Some applications use custom memory allocation functions. This can hide memory access bugs and prevent the detection of memory access errors. It may also practically disable the functionality of memory testing tools like Address Sanitizer.
It therefore often makes sense to disable custom memory allocators if possible. Sometimes this can be done by passing a configure option at compile time, sometimes it can be done via environment variables.
PHP: PHP has its own memory management as part of the Zend engine. It can be disabled by setting USE_ZEND_ALLOC=0 in the environment.
NSS: NSS and its underlying library NSPR use a custom memory allocation with so-called arenas. Setting NSS_DISABLE_ARENA_FREE_LIST=1 in the environment disables it.
Bash: The bash shell has its own memory allocation functions, they can only be configured/disabled at compile time. Passing --without-gnu-malloc to ./configure guarantees that the custom memory allocator gets disabled.

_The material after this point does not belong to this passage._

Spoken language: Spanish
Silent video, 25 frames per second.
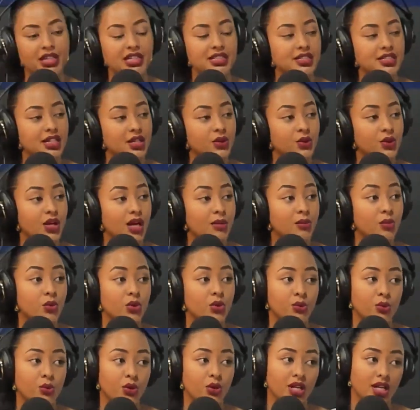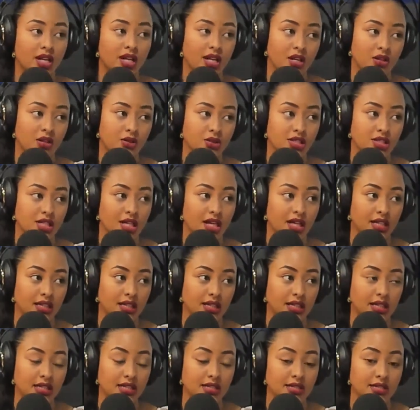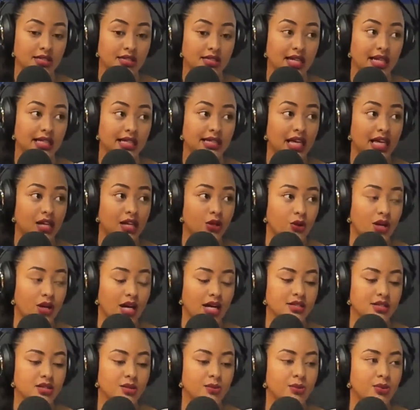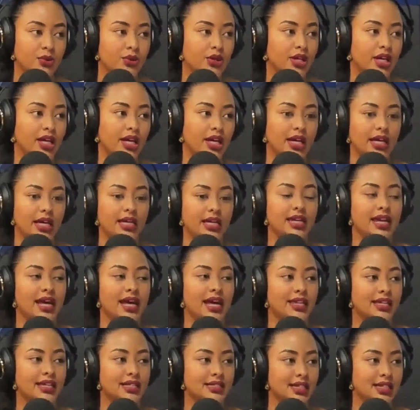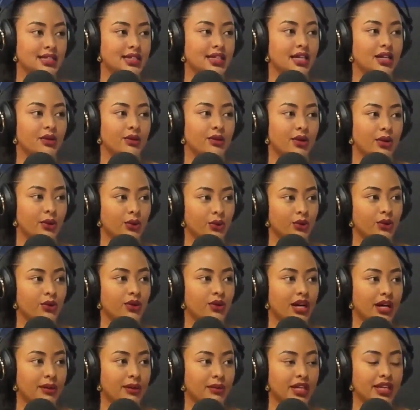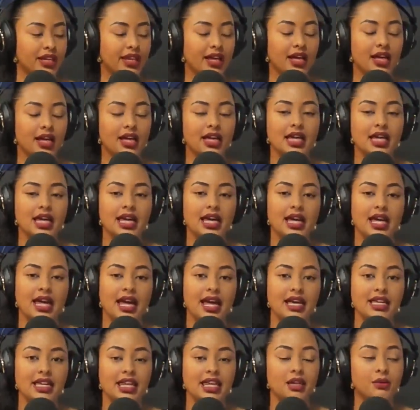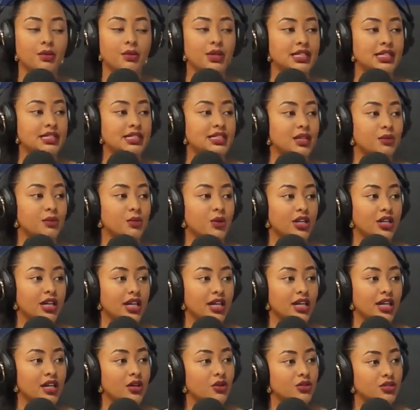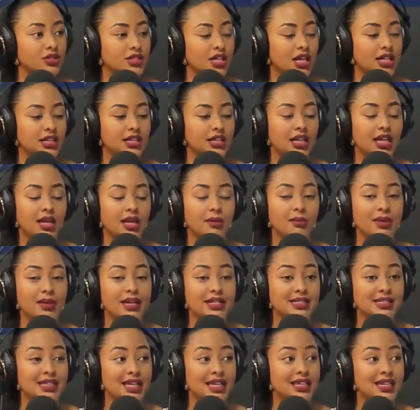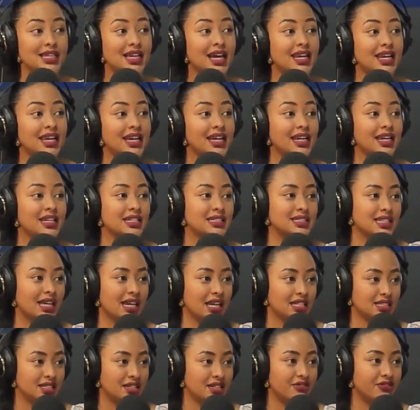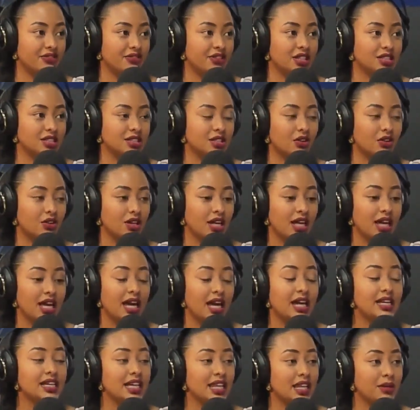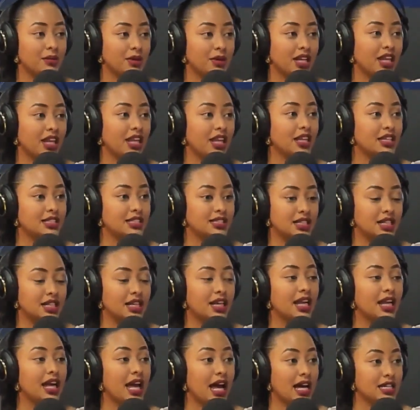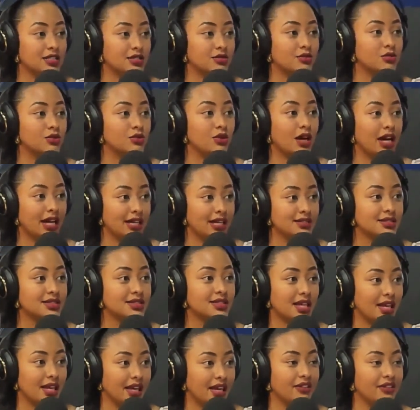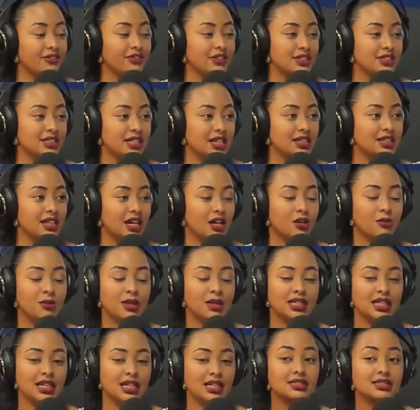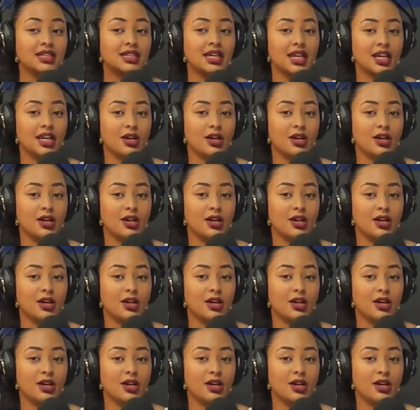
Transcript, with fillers: de ser una muy buena negociante, si en dado caso, porque nadie es eterno en un lugar, ¿verdad? Claro. Ella debe de ser buena negociante y en vez de ella regresar a sin filtro, ella debería decirle a su ex jefe, Santiago Matías, que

glib: The glib library, which is mainly used by many GTK+ and GNOME applications, provides a slice allocating feature that can hide memory safety violations. Setting the environment variable G_SLICE=always-malloc causes a single malloc call for each allocation. Setting G_SLICE=debug-blocks causes additional memory safety checks and is recommended for debugging. Future versions of glib will probably drop the slice allocator.
Browsers: Both Firefox and Chromium use custom memory allocators. They provide pre-built address sanitizer binaries (Chromium, Firefox) that can be used for testing and that already disable the custom memory allocators.
Apache/APR: Apache's APR library provides a custom pool allocator that can hide memory corruption issues. Unfortunately there is no way to turn it off. There used to be an option ALLOC_USE_MALLOC in Apache 2.0, but it has since been removed.